As far as Freud, yes this tribesman is considerably discredited in psychiatry today. But people took away that at least in the long term, sexual denial leads to craziness.
And why should we trust any Faith whose priest caste are professional asexuals? Not that any Protestant or Catholic church doesn’t have its share of homosexuals and pedophiles in denial, but why specifically recruit them as clergy, and also give them spiritual access or otherwise to kids?
🙂
Thanks for pointing out the error. I corrected it.
the main thrust of this review – written in the conclusion – is that a new secular philosophy needs to overturn German Idealism entirely.
There is no such thing as racism and critical race theory in Marx. These are artificial constructs of the 1950s and 1960s, the Frankfurt School. These Jews extended Marxism into psychology, political science, history, race studies and other fields. Until then Marxism was white, since the Frankfurt School Marxism has been for various sexual and ethnic minorities. Critical race theory sounds technical, but it’s just anti-white lies about race.
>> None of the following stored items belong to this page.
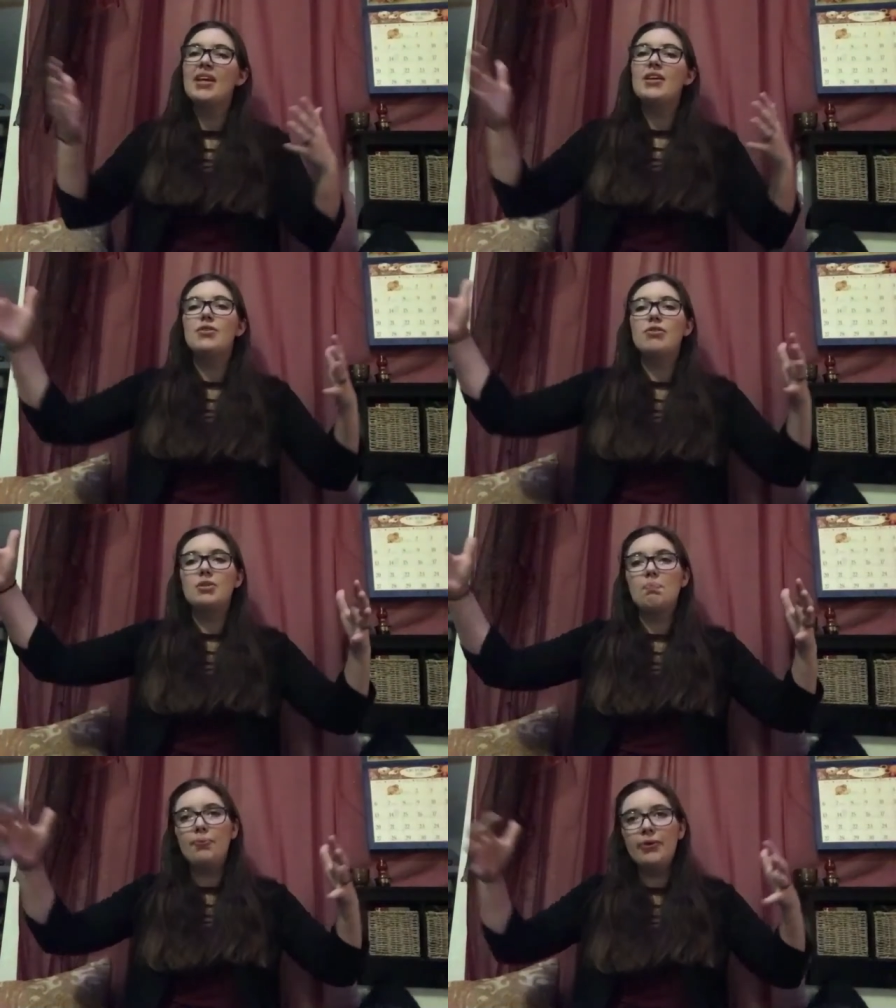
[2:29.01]
So
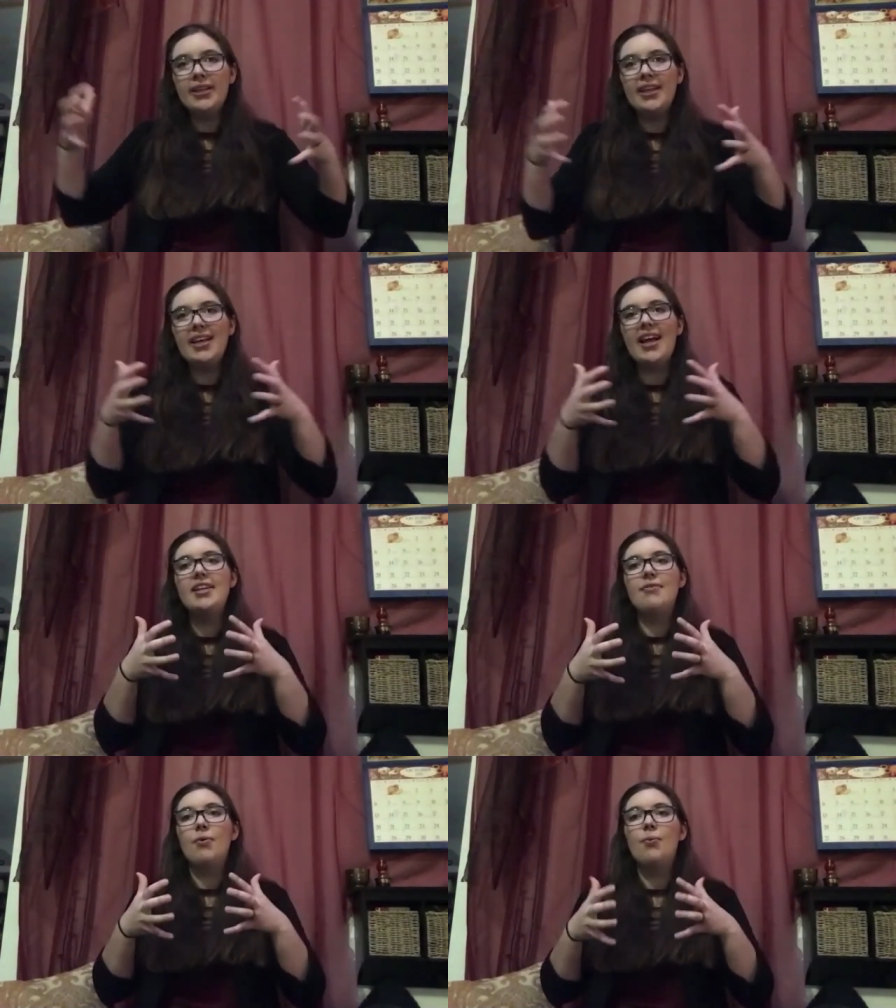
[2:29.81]
just bringing
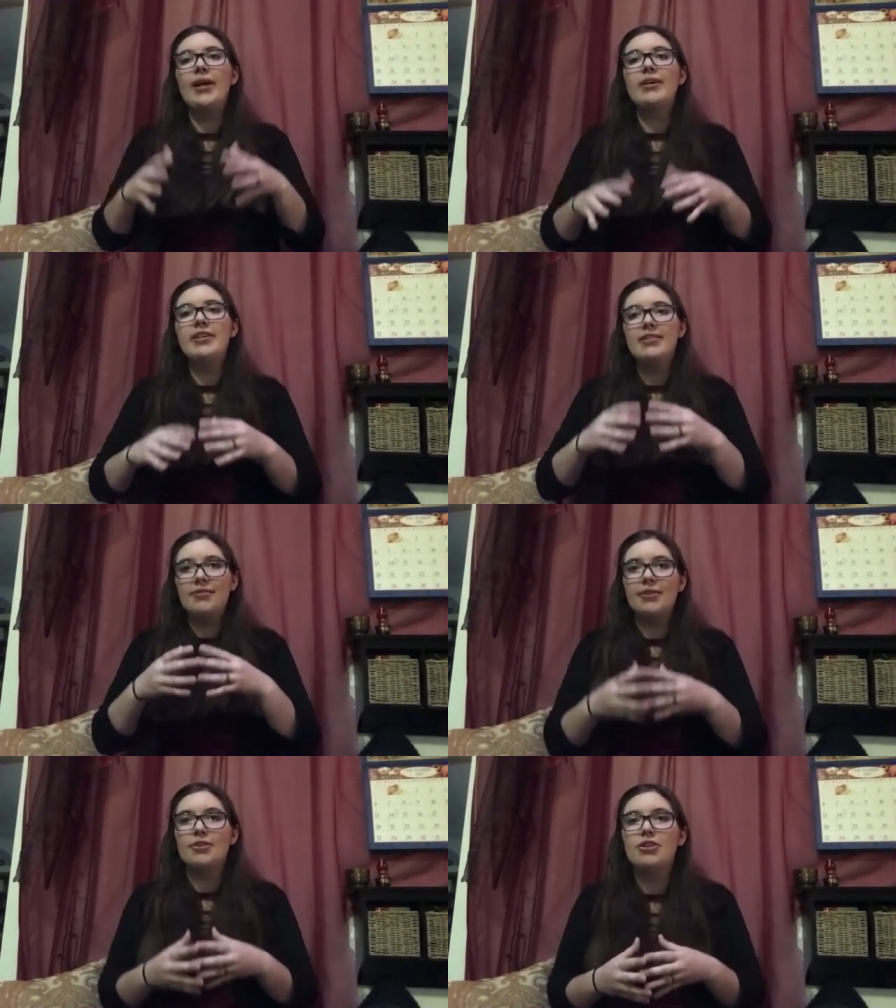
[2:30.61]
kind of awareness
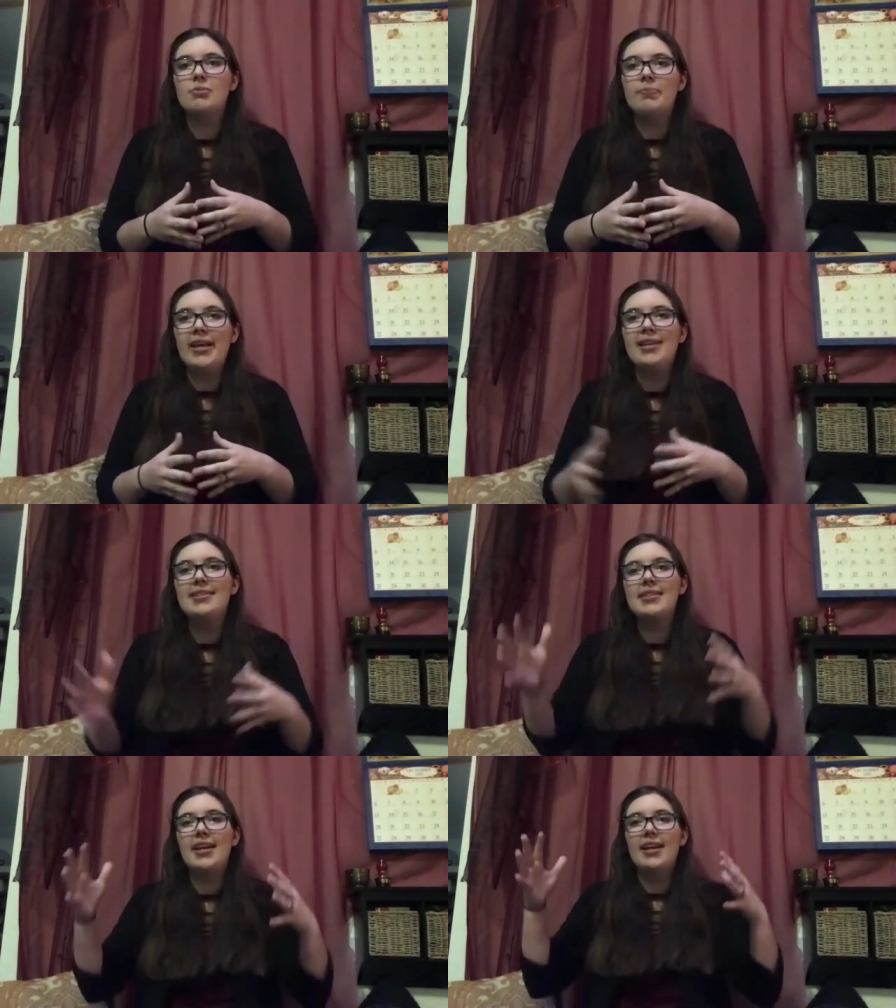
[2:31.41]
of your space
Scientific by contrast is forbidden racial realism.
Well, Marx is all about radical egalitarianism and destroying Class and society via weaponizing anarchy and undermining all racial and cultural integrity.
Plus, Engels was no fan of the nuclear family ─ which is meant to be a direct attack upon White people especially.
Race and Culture therefore become “constructs” with White-European Culture placed as the highest-order threat. Other cultures are deliberately weaponized against any kind of White social order.
African Culture differs fundamentally from European Cultural norms with Blacks naturally favoring a weird “matriarchial” society of promiscuous Baby Mamas and their broods of bastard children sired by shiftless Black men that Whites are supposed to pay for and to provide medicine for.
The Marxist would promote the Jewish-led “Bolshevization” of Culture and Race in organically-healthy White societies as a super-weapon against order and civilization itself except as conceived towards an idealized imaginary anarchy.
Whether Marx himself thought so far ahead or not, Bolshevism is merely extending the anarchy and weaponized destructiveness of the Marxist class-struggle to the areas of Race and Gender.